Karakter menjadi hal yang perlu diperhatikan dalam mencapai kemampuan komunikasi. Karakter menjadi dasar penilaian bagi sekelompok orang karena karakter dapat diasosiakan sebagai sifat seseorang yang terbentuk melalui proses interaksi dengan lingkungan. William Howel menyebutkan terdapat empat tingkatan dari kompetensi komunikasi, yaitu:

1. Unconscious Incompetence: Tidak sadar dan tidak bisa melakukan apa- apa. Dimaksud tidak sadar adalah telah salah menafsirkan pesan atau perilaku komunikasi pihak lain secara tidak sadar. Sedangkan tidak bisa melakukan apa-apa adalah tidak cukup peduli dengan perilaku komunikasinya sendiri. Bentuk kompetensi ini adalah yang paling rendah dari bentuk lainnya.

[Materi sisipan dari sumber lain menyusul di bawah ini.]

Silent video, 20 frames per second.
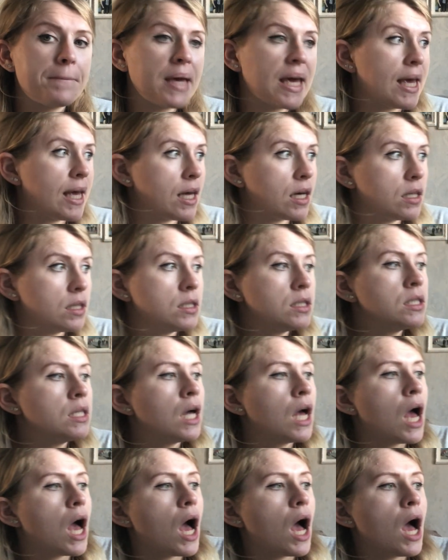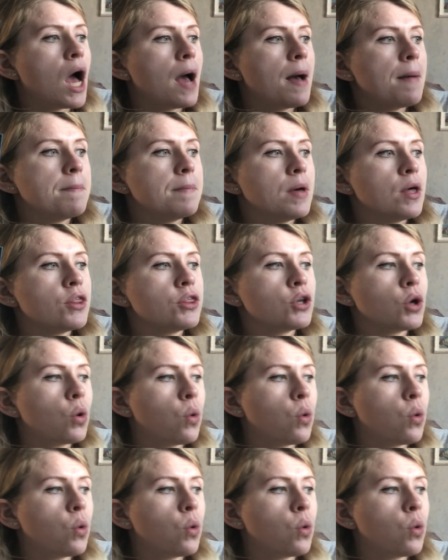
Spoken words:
peel, the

2. Conscious Incompentence: Sadar dalam berkomunikasi, tetapi tidak bisa melakukan apa-apa. Sadar adalah komunikasi yang dilakukannya tidak efektif dan seringkali terjebak pada salah paham, seperti penanganan konflik yang tidak produktif. Meskipun begitu, mampu melakukan apapun untuk memperbaikinya.

3. Conscious Competence: Sadar dalam hal berkomunikasi dan mampu melakukan sesuatu. Orang pada bentuk ini mampu mengontrol perilaku komunikasinya secara sadar dan melakukannya terus menerus sehingga menjadi komunikasi yang lebih efektif.

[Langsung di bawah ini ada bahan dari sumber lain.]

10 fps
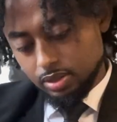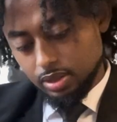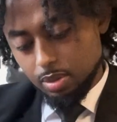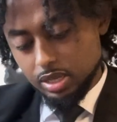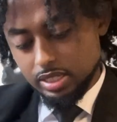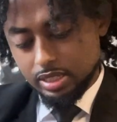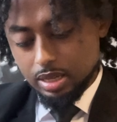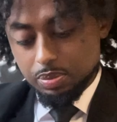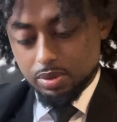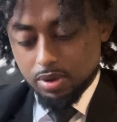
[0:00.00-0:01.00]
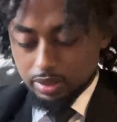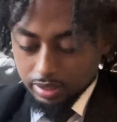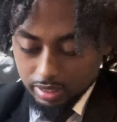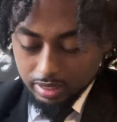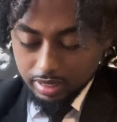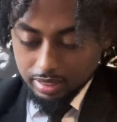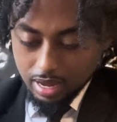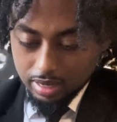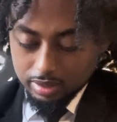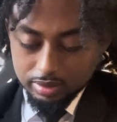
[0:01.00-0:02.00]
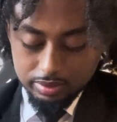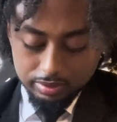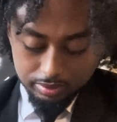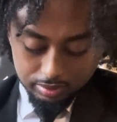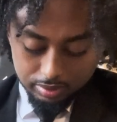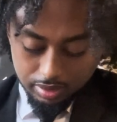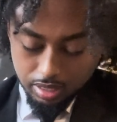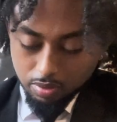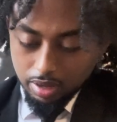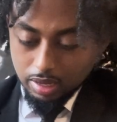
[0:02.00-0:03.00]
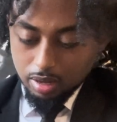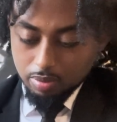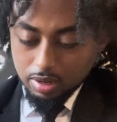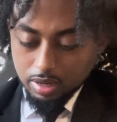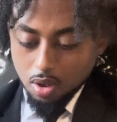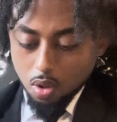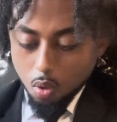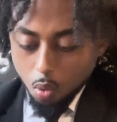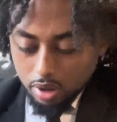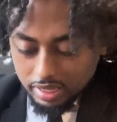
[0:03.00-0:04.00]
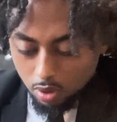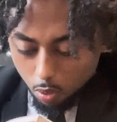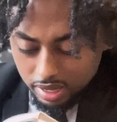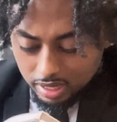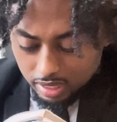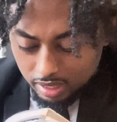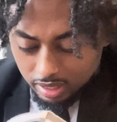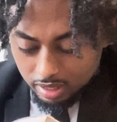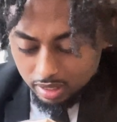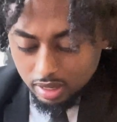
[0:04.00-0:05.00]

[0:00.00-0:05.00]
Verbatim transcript: You can't be sleeping while you're eating like that. You gotta wake up, buddy. Wakey, wakey.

4. Unconscious Competence: Tidak sadar karena telah menjadi sebuah kebiasaan dan mampu melakukan sesuatu. Bentuk ini merupakan tingkatan paling tinggi dalam kompetensi komunikasi. Orang pada tingkatan ini memiliki kemampuan untuk menyatukan tindakan komunikasi menjadi bagian dari perilakunya sehari-hari. Dia tidak perlu lagi sibuk untuk mengatur perilakunya terus menerus karena secara otomatis dirinya telah menyesuaikan (Griffin, 2006: 431).

Menurut Gudykunst, mindfulnessterdapat pada situasi kompetensi ketiga yaitu pada tahap seseorang sadar saat berkomunikasi dan mampu melakukan sesuatu. Orang tersebut dalam tahapan ini mampu mengontrol perilaku komunikasinya secara sadar dan melakukannya terus menerus sehingga menjadi komunikasi yang lebih efektif (Gudykunst and Foss, 2003: 40).

Seorang mahasiswa Universitas Indonesia mencoba melihat bagaimana

mindfulness dalam interaksi Mahasiswa Berbeda Agama. Penelitian tersebut menghasilkan gambaran sebagai berikut:

Komunikasi antarbudaya yang mindful akan muncul ketika setiap pihak yang berinteraksi dapat meminimalisasikan kesalahpahaman budaya, yaitu usaha mereduksi perilaku etnosentris, prasangka, dan stereotip. Penelitian ini menemukan bahwa situasi mindful sudah mulai tercipta dalam interaksi antaragama yang dilakukan oleh para mahasiswa itu. Para mahasiswa dari pelbagai latar belakang agama telah mampu berkomunikasi antaragama dengan mindfulness pada diri mereka karena mereka telah memiliki kecakapan atau kompetensi komunikasi yang memadai. Kemampuan ini mereka dapatkan berdasarkan pengalaman interaksi antaragama yang sejak kecil. Pengalaman hidup dalam masyarakat yang multikultur ini juga membuat mereka berpandangan terbuka terhadap perbedaan yang merupakan faktor penumbuh mindfulness dalam diri mereka (Skripsi Mahasiswa Departemen Ilmu Komunikasi FISIP UI, 2006 dalam Jurnal Thesis Volume V/No.3 September – Desember 2006, hal.153).

Keadaan di atas disebutkan oleh Langer (1989) sebagai suatu cara berkomunikasi secara automatic pilot. Perilaku orang asing dipahami menggunakan kerangka rujukan yang dimiliki dan berusaha unutk mengevaluasinya daripada mencoba memahami perilaku tersebut. Seseorang yang

mindful tidak akan melihat hasil akhir dari komunikasi yang dilaluinya, tapi mencoba untuk fokus pada proses komunikasi itu sendiri (Gudykunst and Foss, 2003: 406).